(Dataset entries)
== Segment start ==

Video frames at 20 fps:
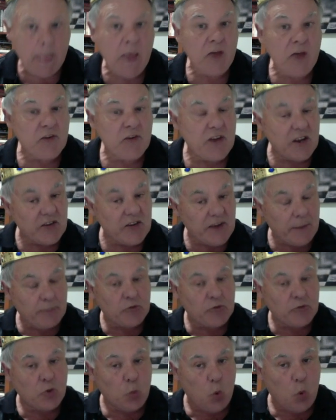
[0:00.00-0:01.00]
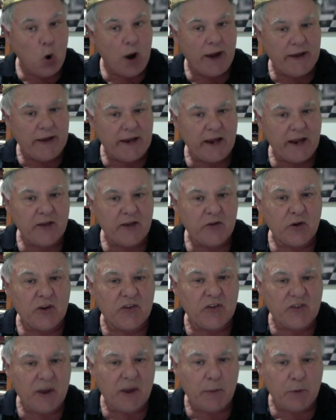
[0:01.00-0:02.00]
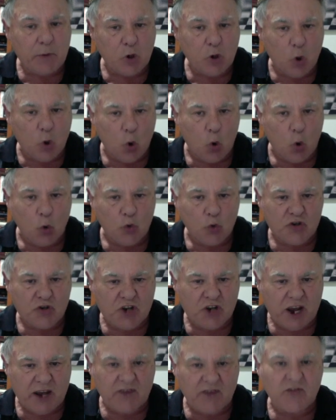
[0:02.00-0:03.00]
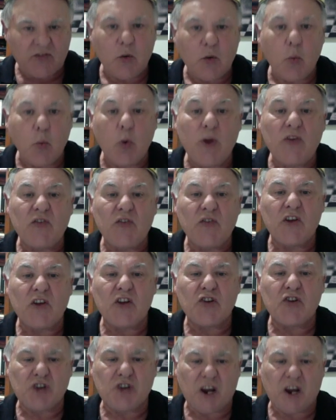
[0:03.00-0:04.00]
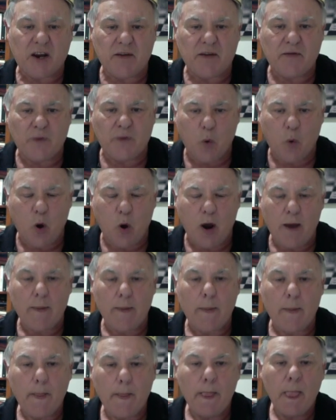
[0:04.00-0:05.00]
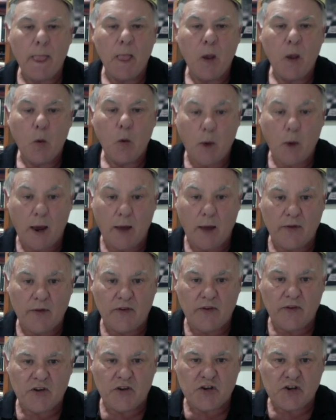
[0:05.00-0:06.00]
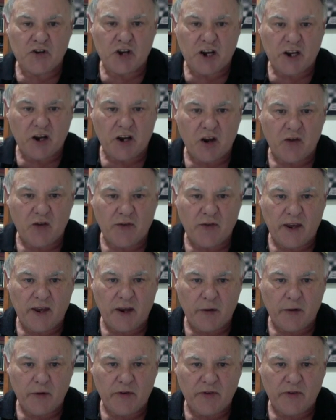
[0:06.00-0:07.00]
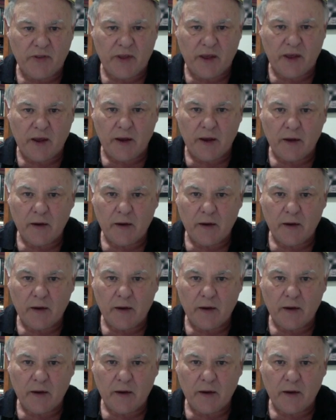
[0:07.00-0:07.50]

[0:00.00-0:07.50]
So it's up to white now to examine all checks. Can we see a check for white? Well, there's a check over here, isn't there?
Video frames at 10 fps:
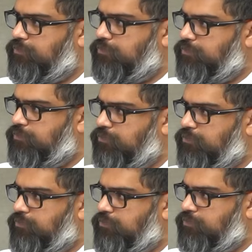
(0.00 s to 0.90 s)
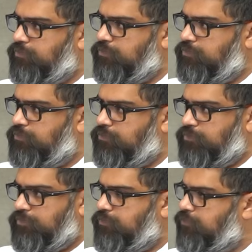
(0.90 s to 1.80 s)

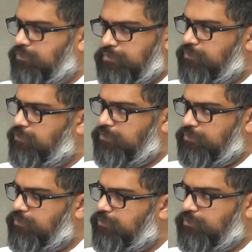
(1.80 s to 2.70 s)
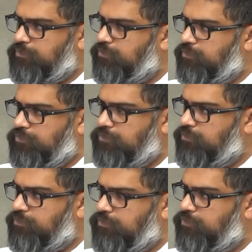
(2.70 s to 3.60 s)

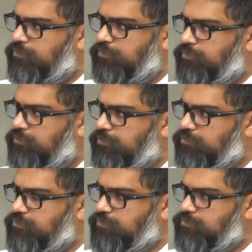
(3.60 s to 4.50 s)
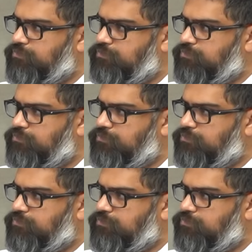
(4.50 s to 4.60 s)
The person shown says nothing.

== Segment end ==

What you have to do: Find the word "Video" in the records, and report each line that has it.

Solution to this task:
Video frames at 20 fps:
Video frames at 10 fps:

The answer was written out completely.